Sa correspondance dressée à son proche ami, le médecin lyonnais Charles Spon, donnent un intéressant tableau de la vie médicale à Paris et de la Faculté de médecine dont Guy Patin était alors le doyen en exercice, et fournit de multiples renseignements sur le milieu éditorial de Paris et de la province.
Hostilité à la théorie de Harvey et à Pecquet
Le XVIIe siècle fut riche en découvertes médicales, notamment dans le domaine anatomique : la découverte de la circulation du sang par Harvey en 1628 et celle du réservoir du chyle par Pecquet en 1647. la Faculté de Paris dénonça ce qu'elle considérait comme des arguties ; encore une fois, Guy Patin, l'un de ses plus illustres représentants à l'époque, fut taxé de conservatisme parce qu'il les refusa. Il ne paraît pas en fait avoir été assez au courant de ces découvertes scientifiques pour les juger. Certes, il semble les condamner, par respect pour la doctrine hippocratique et galénique enseignée à la Faculté, mais sans doute aussi parce que ces découvertes péchaient encore par quelques erreurs.
En 1628, Harvey avait publié à Francfort son ouvrage dans lequel il explique en dix sept chapitres son interprétation de ses constatations expérimentales et anatomiques et donne un compte rendu précis du fonctionnement de la grande circulation.
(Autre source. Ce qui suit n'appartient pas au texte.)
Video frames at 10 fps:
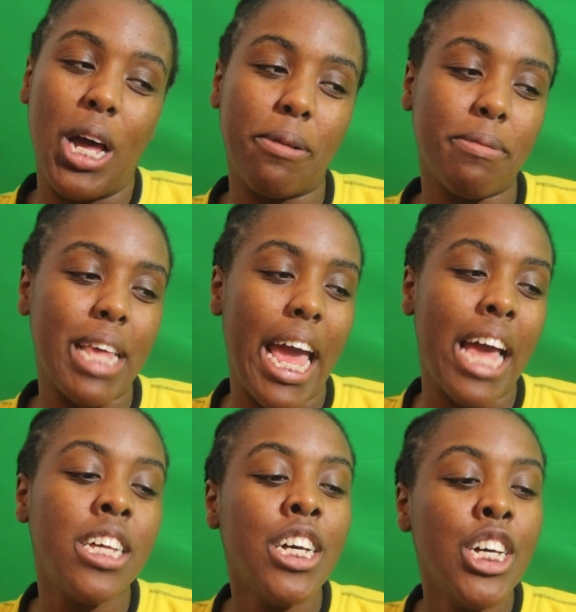know what I'm
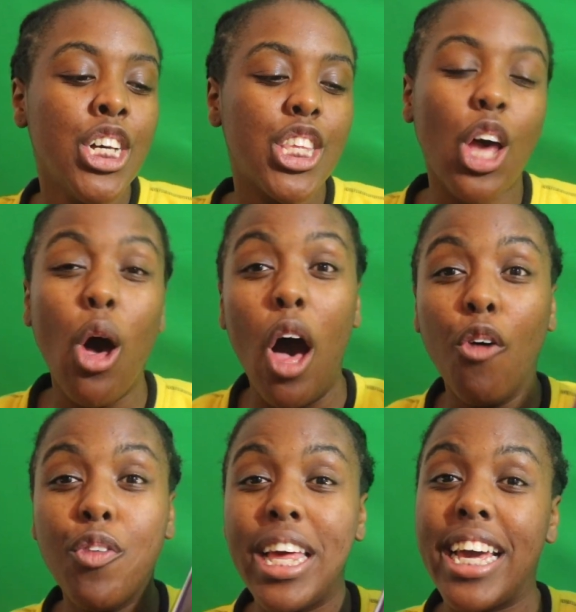saying so
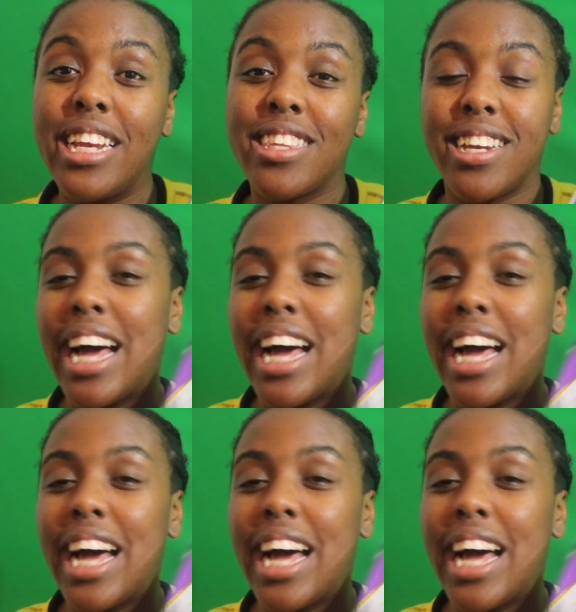hopefully it is a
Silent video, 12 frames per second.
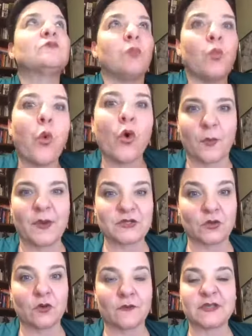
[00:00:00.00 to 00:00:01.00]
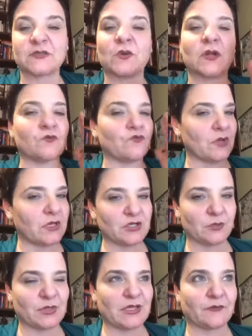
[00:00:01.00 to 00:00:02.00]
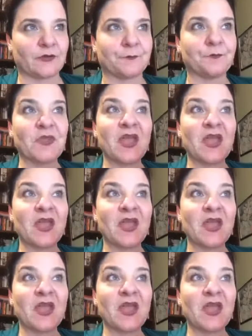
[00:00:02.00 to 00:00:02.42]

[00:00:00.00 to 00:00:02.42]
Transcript: walk my talk on this one. I really do believe it.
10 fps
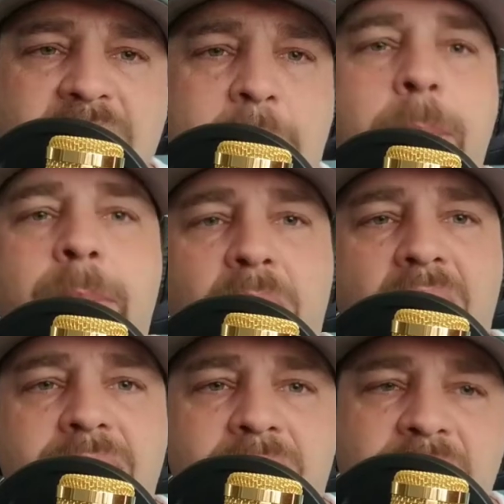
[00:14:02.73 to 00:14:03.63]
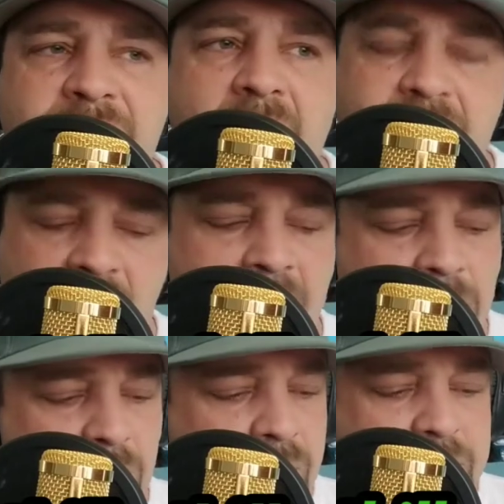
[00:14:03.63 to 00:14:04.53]
they're capable of at this next
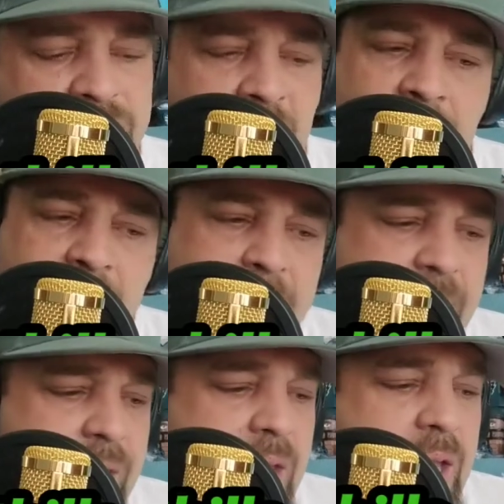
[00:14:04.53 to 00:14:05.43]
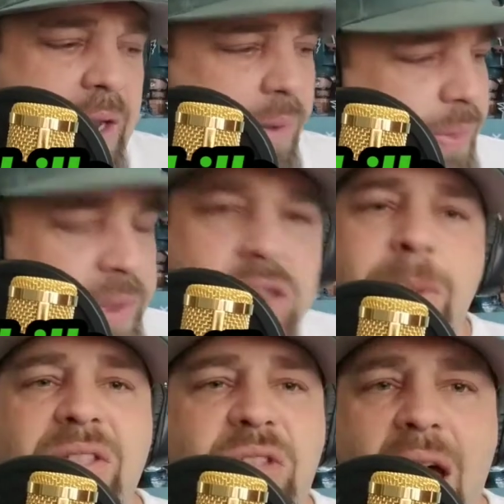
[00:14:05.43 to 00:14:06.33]
level. So these are
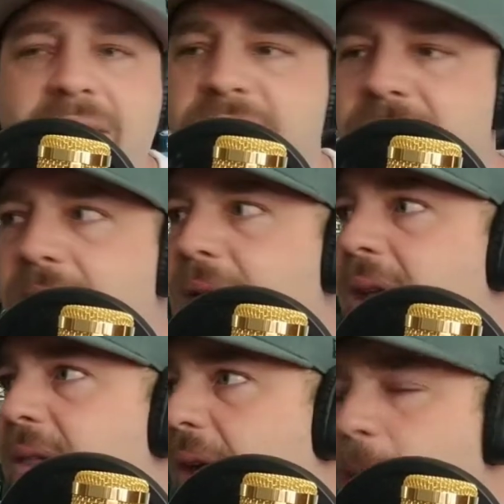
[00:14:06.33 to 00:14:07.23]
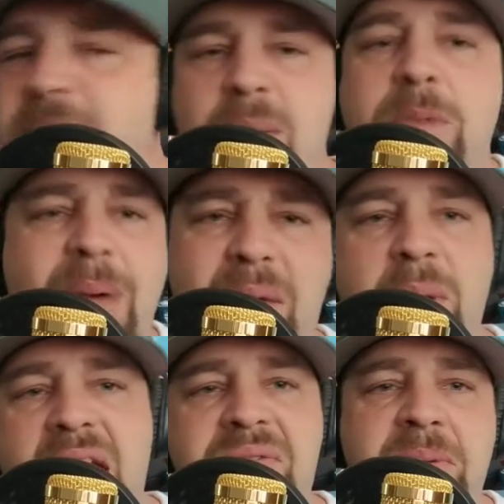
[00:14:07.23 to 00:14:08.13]
my thoughts. I'm done with my
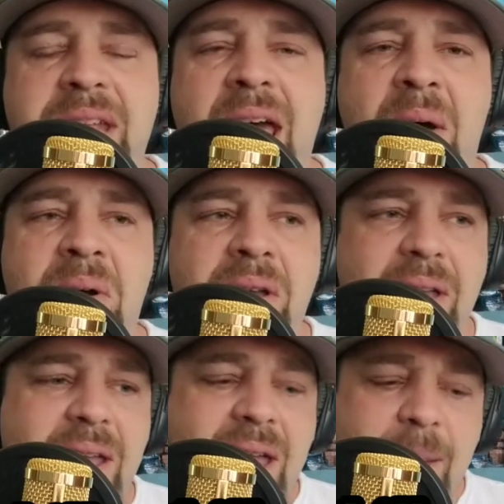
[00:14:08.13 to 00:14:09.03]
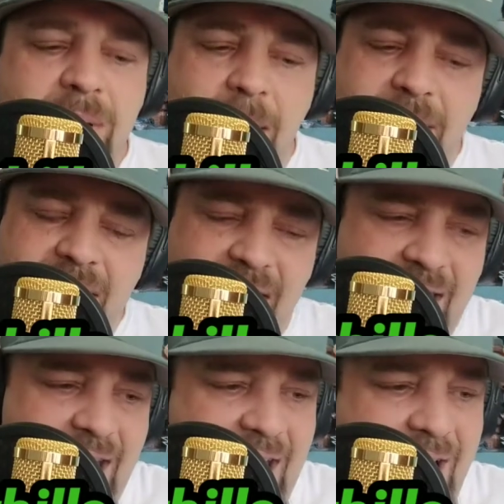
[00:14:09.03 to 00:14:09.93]
rant from now. But, I mean,
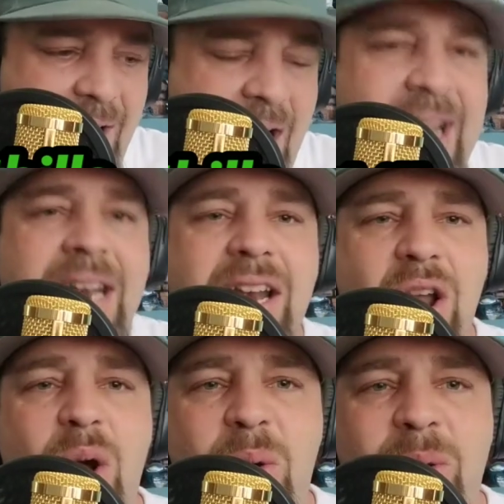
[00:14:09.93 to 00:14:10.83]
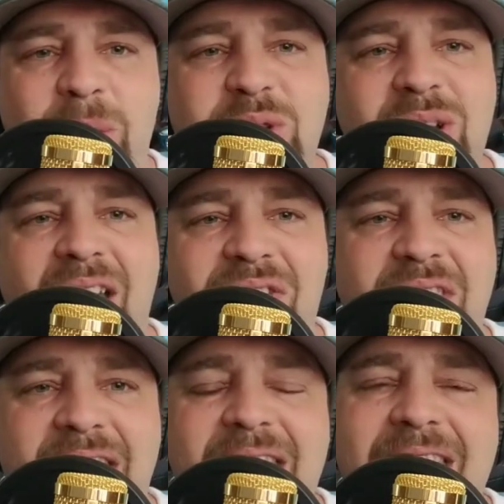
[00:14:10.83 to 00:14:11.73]
I need to know what you guys
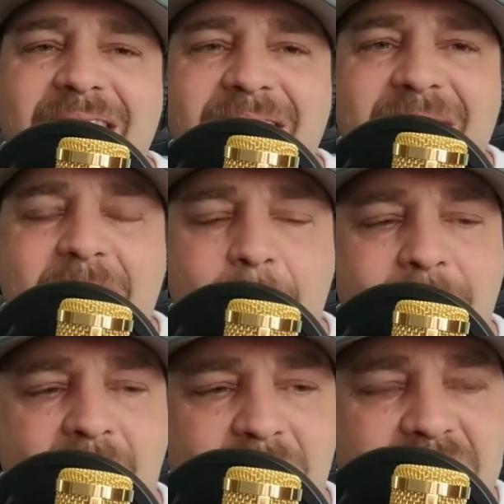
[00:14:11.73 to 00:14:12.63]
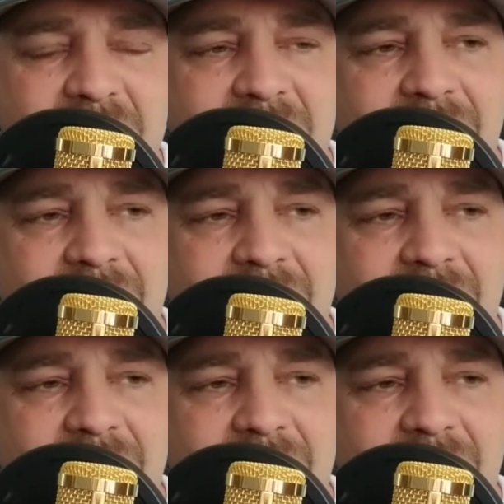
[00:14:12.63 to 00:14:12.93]
think about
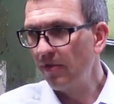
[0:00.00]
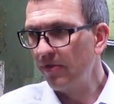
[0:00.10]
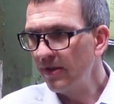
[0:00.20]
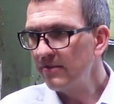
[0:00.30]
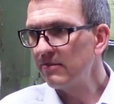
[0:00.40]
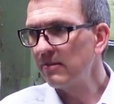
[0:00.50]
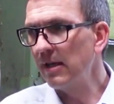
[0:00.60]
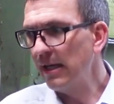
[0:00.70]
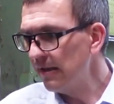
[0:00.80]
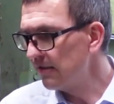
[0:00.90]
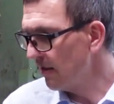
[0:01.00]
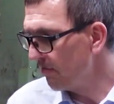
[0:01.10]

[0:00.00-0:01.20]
this is the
Patin paraît s'en être remis à l'avis de son maître Jean Riolan, versé en anatomie et décidément opposé à Harvey et Pecquet, traite Harvey de "circulateur", jouant ainsi sur le sens du mot latin "circulator" qui signifie "charlatan.".
A Paris, Patin attaque, dans deux "Dissertations anatomiques sur la circulation du sang" parues sous le nom de "Lettres à Riolan" et déclare la théorie de Harvey : "paradoxale, inutile à la médecine, fausse, impossible, inintelligible, absurde et nuisible à la vie de l'homme". Son opposition , relève-t-elle de la prudence plutôt que d'un esprit passéiste et borné ?
L'affaire Renaudot
La querelle qui débuta en 1640 entre la Faculté de médecine de Paris et Théophraste Renaudot, docteur en médecine issu de la Faculté de Montpellier et venu exercer dans la capitale en qualité de médecin du roi, a été maintes fois étudiée. Renaudot se préparait à construire un hôpital pour ses malades à la grande fureur des médecins régents. Quand Gui Patin entra en scène. Grossièrement injurié par ce dernier Renaudot le poursuit en justice, mais Gui Patin se défend avec une telle habileté et une telle faconde, il décoche à son adversaire des phrases tellement méchantes et tellement spirituelles, qu'il met les rieurs de son côté et il est acquitté par les juges.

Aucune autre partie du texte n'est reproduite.